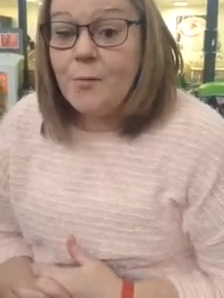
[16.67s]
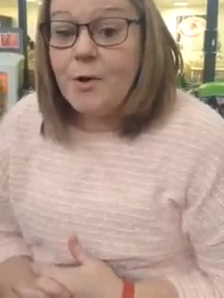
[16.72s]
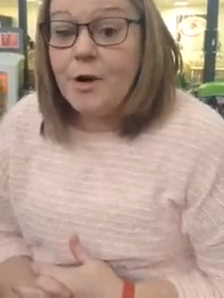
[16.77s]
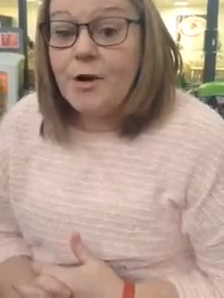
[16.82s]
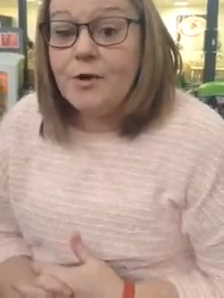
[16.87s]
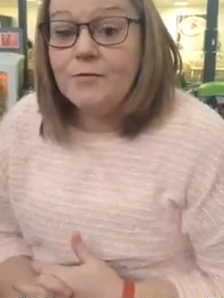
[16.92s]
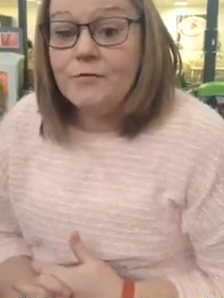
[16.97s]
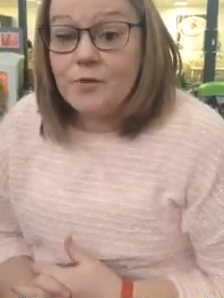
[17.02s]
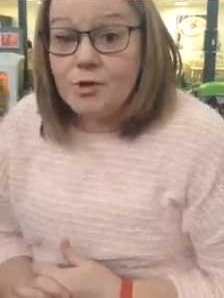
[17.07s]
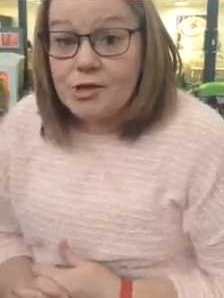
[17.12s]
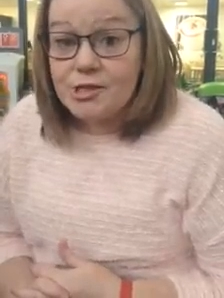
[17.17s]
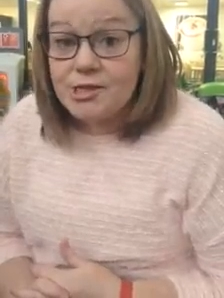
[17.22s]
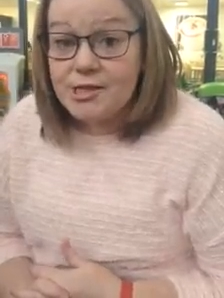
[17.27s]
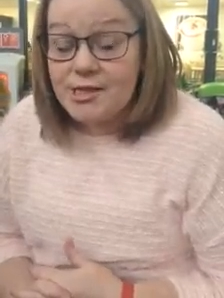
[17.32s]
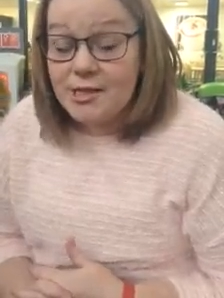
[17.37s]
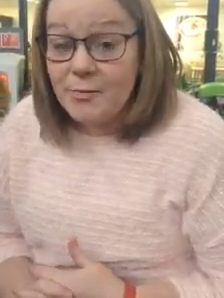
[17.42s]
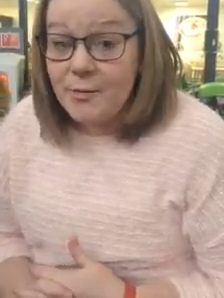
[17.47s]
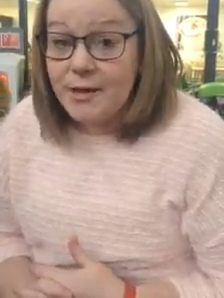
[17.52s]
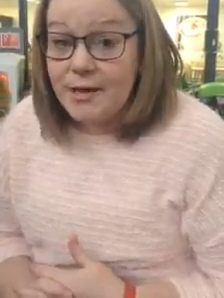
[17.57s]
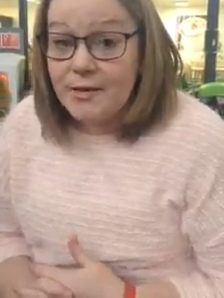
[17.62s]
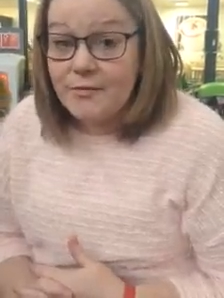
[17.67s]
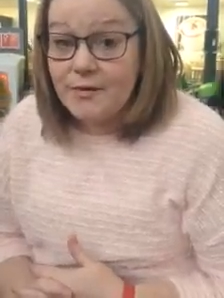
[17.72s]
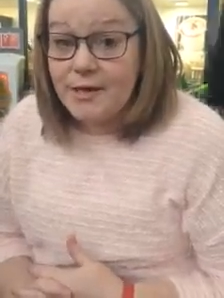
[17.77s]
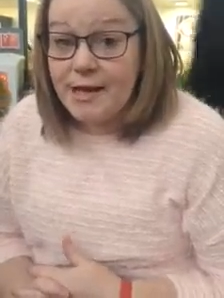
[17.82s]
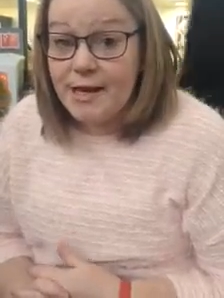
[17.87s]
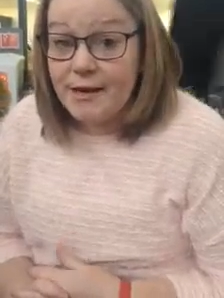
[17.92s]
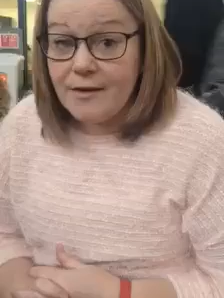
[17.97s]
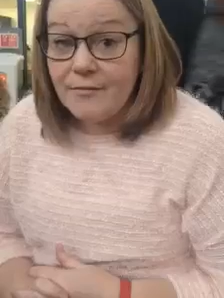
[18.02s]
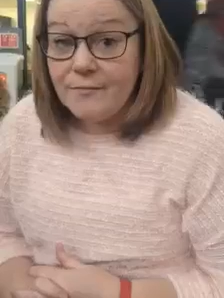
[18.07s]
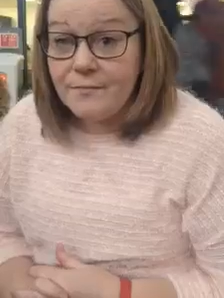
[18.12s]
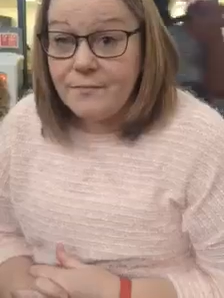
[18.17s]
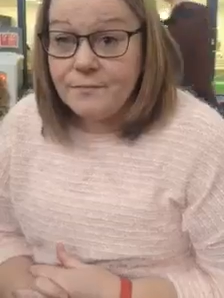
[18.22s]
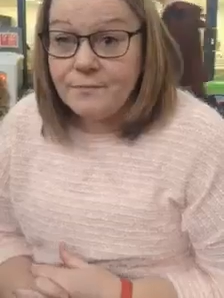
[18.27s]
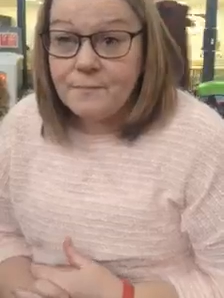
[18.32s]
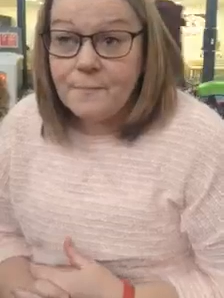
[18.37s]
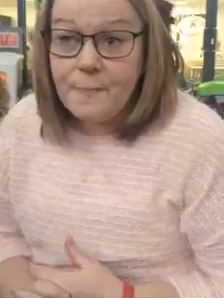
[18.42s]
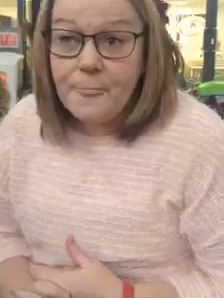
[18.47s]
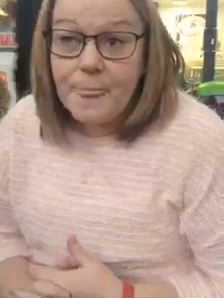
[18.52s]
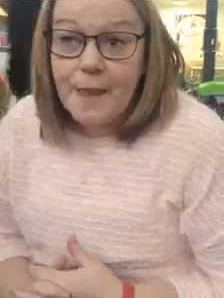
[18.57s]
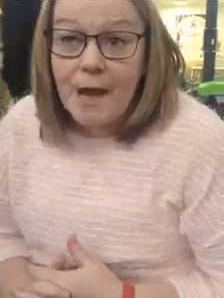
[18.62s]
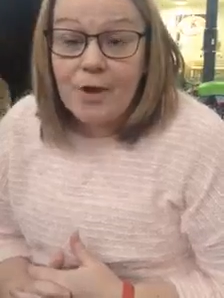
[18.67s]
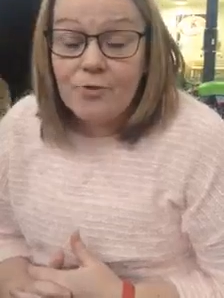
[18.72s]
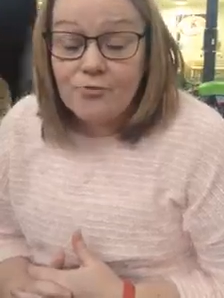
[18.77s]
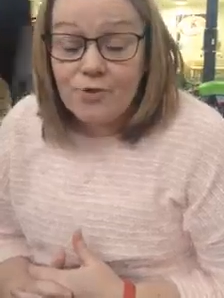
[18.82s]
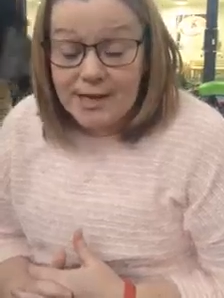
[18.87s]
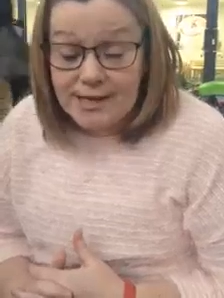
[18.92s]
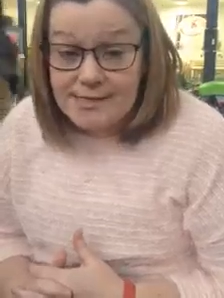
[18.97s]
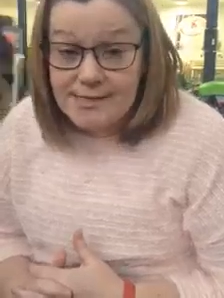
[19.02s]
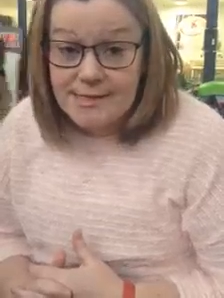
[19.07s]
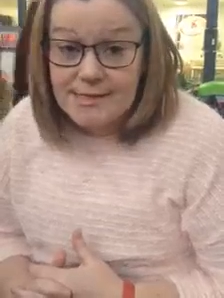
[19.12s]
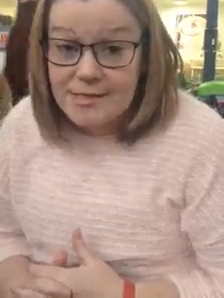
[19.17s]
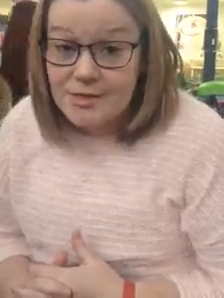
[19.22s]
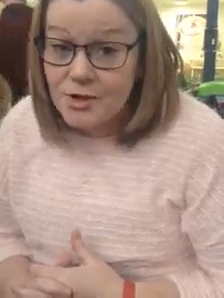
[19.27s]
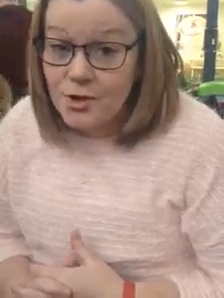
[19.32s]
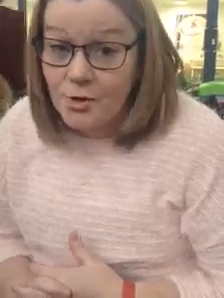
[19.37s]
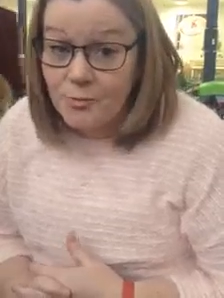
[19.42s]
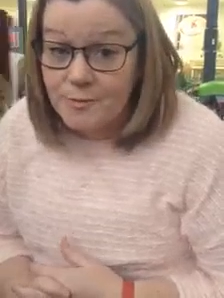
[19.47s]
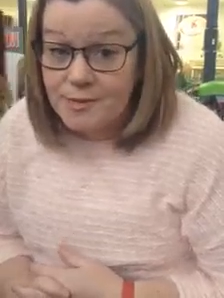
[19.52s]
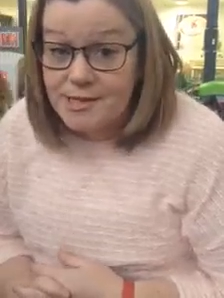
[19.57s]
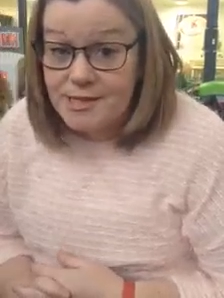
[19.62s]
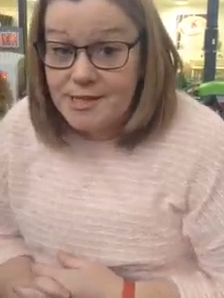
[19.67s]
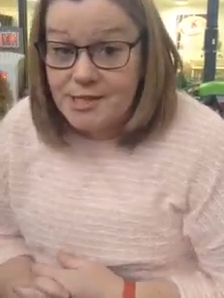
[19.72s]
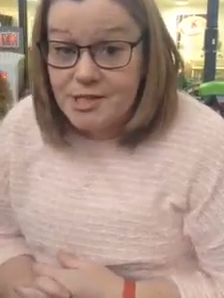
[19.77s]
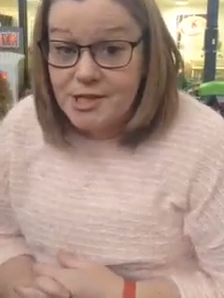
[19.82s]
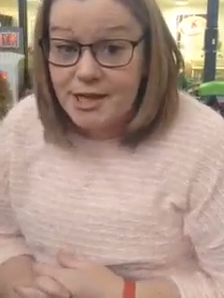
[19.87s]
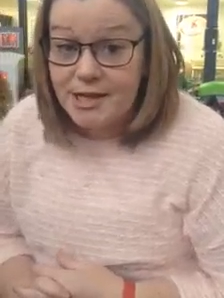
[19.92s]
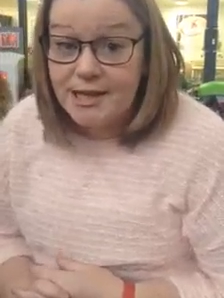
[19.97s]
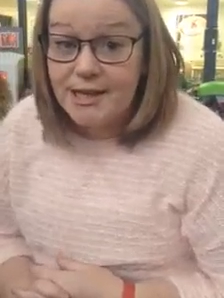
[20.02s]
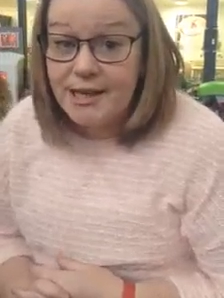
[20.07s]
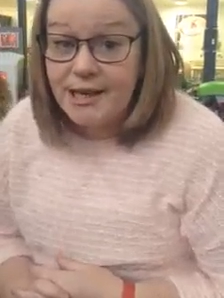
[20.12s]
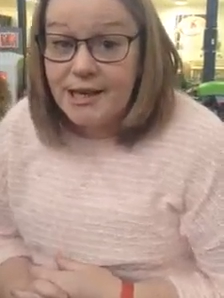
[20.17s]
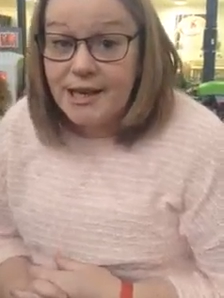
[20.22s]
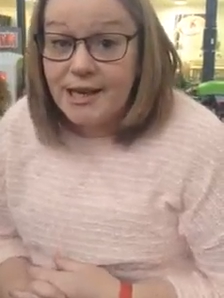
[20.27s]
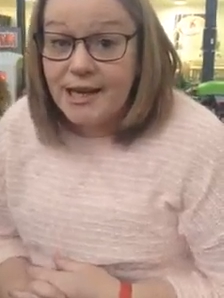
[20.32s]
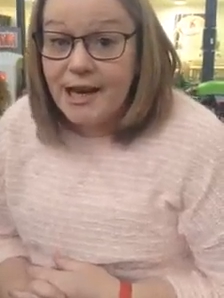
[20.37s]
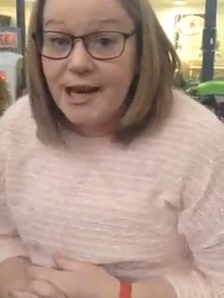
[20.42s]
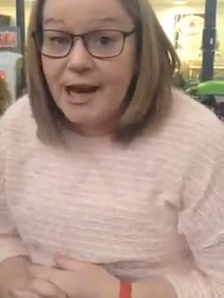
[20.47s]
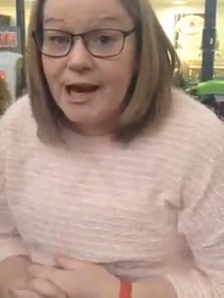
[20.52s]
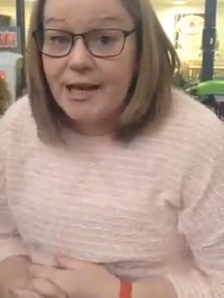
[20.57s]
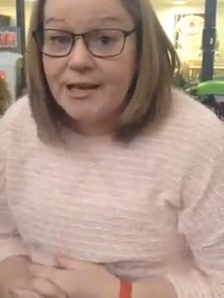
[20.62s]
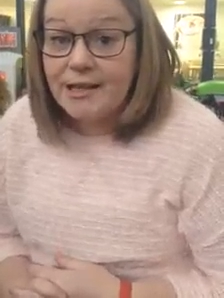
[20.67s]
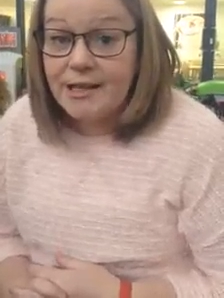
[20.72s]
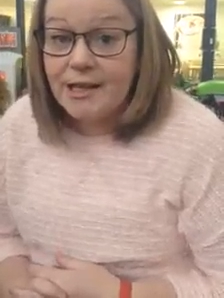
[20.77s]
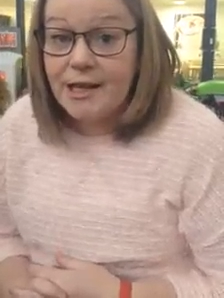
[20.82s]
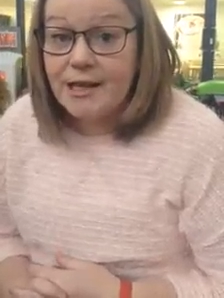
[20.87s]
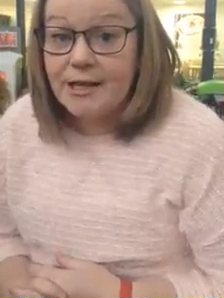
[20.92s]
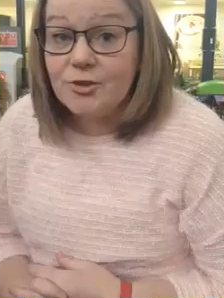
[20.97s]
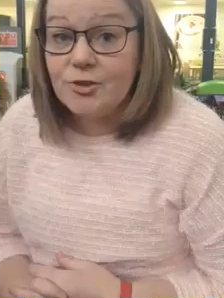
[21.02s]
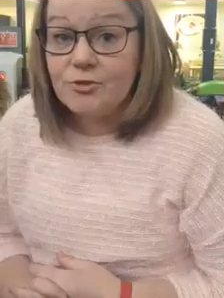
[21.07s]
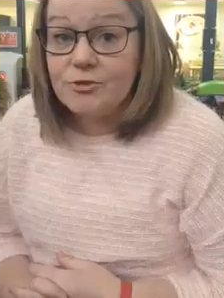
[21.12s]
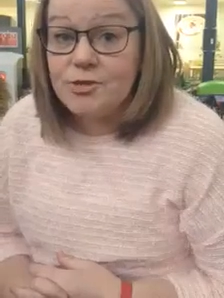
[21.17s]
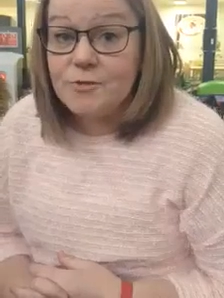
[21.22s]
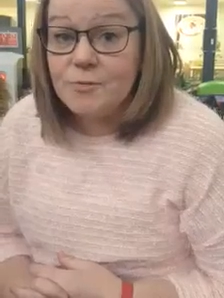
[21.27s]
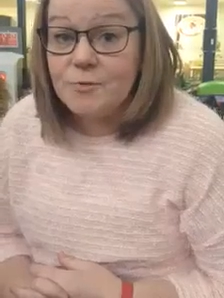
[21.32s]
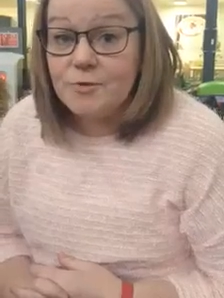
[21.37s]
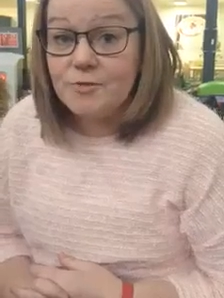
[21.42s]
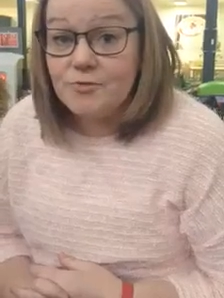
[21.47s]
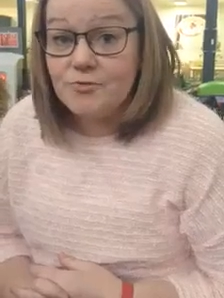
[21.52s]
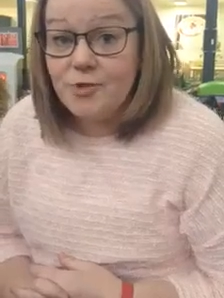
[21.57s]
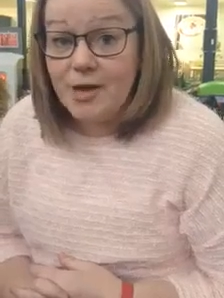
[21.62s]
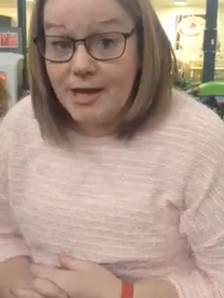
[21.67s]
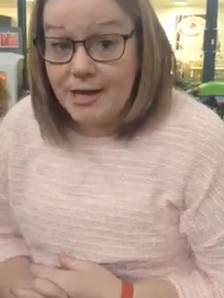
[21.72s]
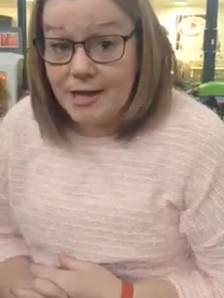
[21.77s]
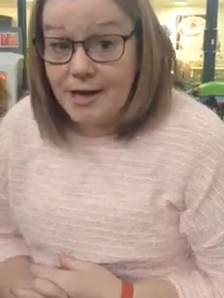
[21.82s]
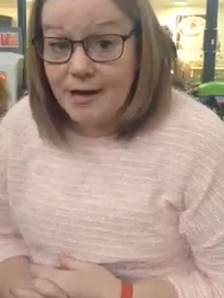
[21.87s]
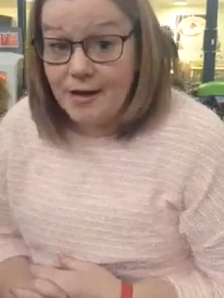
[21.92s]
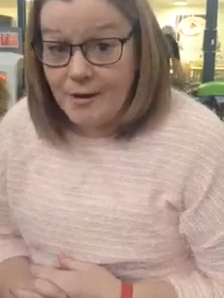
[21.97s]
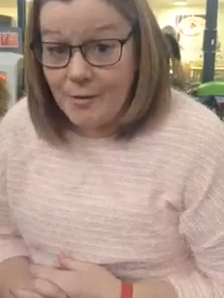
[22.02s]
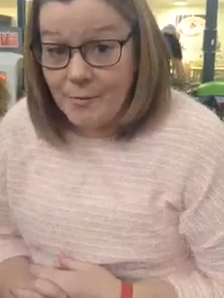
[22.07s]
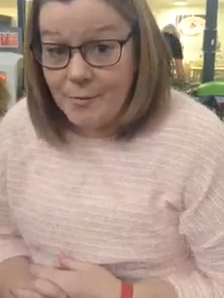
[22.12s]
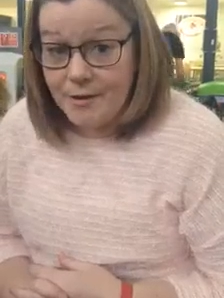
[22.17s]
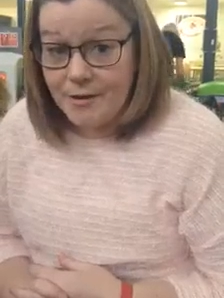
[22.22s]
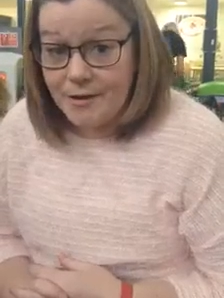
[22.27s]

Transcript: But unfortunately we live in a, a rented accommodation and the landlord's put the rent up.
----------
> [What the task asks]
Transcribe the data completely. No pictures should appear in the transcription.

> [Answer]
[16.67s]
[16.72s]
[16.77s]
[16.82s]
[16.87s]
[16.92s]
[16.97s]
[17.02s]
[17.07s]
[17.12s]
[17.17s]
[17.22s]
[17.27s]
[17.32s]
[17.37s]
[17.42s]
[17.47s]
[17.52s]
[17.57s]
[17.62s]
[17.67s]
[17.72s]
[17.77s]
[17.82s]
[17.87s]
[17.92s]
[17.97s]
[18.02s]
[18.07s]
[18.12s]
[18.17s]
[18.22s]
[18.27s]
[18.32s]
[18.37s]
[18.42s]
[18.47s]
[18.52s]
[18.57s]
[18.62s]
[18.67s]
[18.72s]
[18.77s]
[18.82s]
[18.87s]
[18.92s]
[18.97s]
[19.02s]
[19.07s]
[19.12s]
[19.17s]
[19.22s]
[19.27s]
[19.32s]
[19.37s]
[19.42s]
[19.47s]
[19.52s]
[19.57s]
[19.62s]
[19.67s]
[19.72s]
[19.77s]
[19.82s]
[19.87s]
[19.92s]
[19.97s]
[20.02s]
[20.07s]
[20.12s]
[20.17s]
[20.22s]
[20.27s]
[20.32s]
[20.37s]
[20.42s]
[20.47s]
[20.52s]
[20.57s]
[20.62s]
[20.67s]
[20.72s]
[20.77s]
[20.82s]
[20.87s]
[20.92s]
[20.97s]
[21.02s]
[21.07s]
[21.12s]
[21.17s]
[21.22s]
[21.27s]
[21.32s]
[21.37s]
[21.42s]
[21.47s]
[21.52s]
[21.57s]
[21.62s]
[21.67s]
[21.72s]
[21.77s]
[21.82s]
[21.87s]
[21.92s]
[21.97s]
[22.02s]
[22.07s]
[22.12s]
[22.17s]
[22.22s]
[22.27s]

Transcript: But unfortunately we live in a, a rented accommodation and the landlord's put the rent up.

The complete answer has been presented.